» **The records**:
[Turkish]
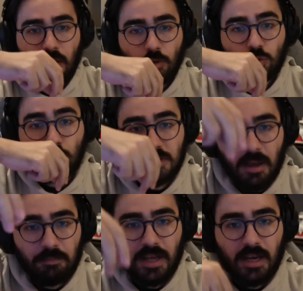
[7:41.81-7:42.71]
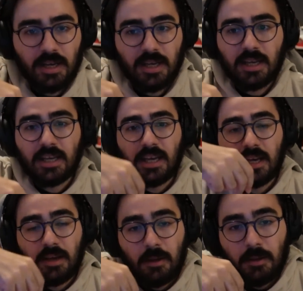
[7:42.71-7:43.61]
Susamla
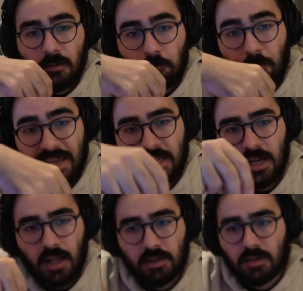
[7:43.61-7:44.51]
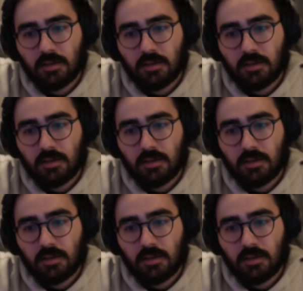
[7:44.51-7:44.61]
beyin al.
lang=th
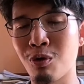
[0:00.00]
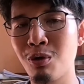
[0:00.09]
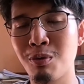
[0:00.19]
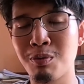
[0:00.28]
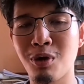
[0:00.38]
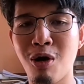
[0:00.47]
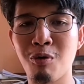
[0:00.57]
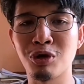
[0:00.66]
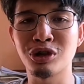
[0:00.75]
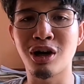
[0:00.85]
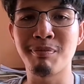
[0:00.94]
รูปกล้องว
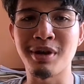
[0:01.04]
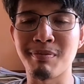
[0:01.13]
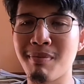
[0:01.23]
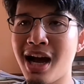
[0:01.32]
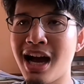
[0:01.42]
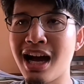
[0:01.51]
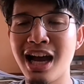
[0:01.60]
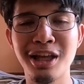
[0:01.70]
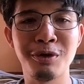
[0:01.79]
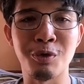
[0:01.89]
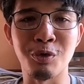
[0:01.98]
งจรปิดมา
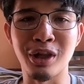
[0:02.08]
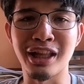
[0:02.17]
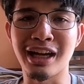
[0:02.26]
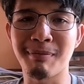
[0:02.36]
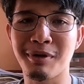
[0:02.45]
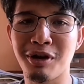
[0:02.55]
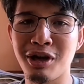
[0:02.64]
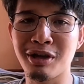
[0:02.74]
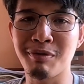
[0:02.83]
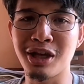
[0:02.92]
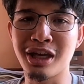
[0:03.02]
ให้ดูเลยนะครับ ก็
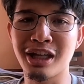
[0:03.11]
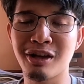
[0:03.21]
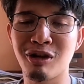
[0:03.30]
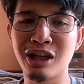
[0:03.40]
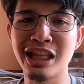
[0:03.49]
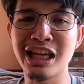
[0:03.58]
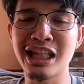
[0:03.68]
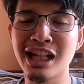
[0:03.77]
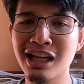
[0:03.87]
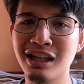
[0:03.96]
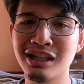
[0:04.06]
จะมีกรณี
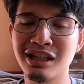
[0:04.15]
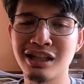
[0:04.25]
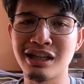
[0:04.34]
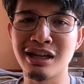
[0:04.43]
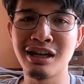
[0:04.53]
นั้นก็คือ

» **What the task asks**: Transcribe all of the records above character for character. Exclude the pictures.

» **Solved exercise**:
[Turkish]
[7:41.81-7:42.71]
[7:42.71-7:43.61]
Susamla
[7:43.61-7:44.51]
[7:44.51-7:44.61]
beyin al.
lang=th
[0:00.00]
[0:00.09]
[0:00.19]
[0:00.28]
[0:00.38]
[0:00.47]
[0:00.57]
[0:00.66]
[0:00.75]
[0:00.85]
[0:00.94]
รูปกล้องว
[0:01.04]
[0:01.13]
[0:01.23]
[0:01.32]
[0:01.42]
[0:01.51]
[0:01.60]
[0:01.70]
[0:01.79]
[0:01.89]
[0:01.98]
งจรปิดมา
[0:02.08]
[0:02.17]
[0:02.26]
[0:02.36]
[0:02.45]
[0:02.55]
[0:02.64]
[0:02.74]
[0:02.83]
[0:02.92]
[0:03.02]
ให้ดูเลยนะครับ ก็
[0:03.11]
[0:03.21]
[0:03.30]
[0:03.40]
[0:03.49]
[0:03.58]
[0:03.68]
[0:03.77]
[0:03.87]
[0:03.96]
[0:04.06]
จะมีกรณี
[0:04.15]
[0:04.25]
[0:04.34]
[0:04.43]
[0:04.53]
นั้นก็คือ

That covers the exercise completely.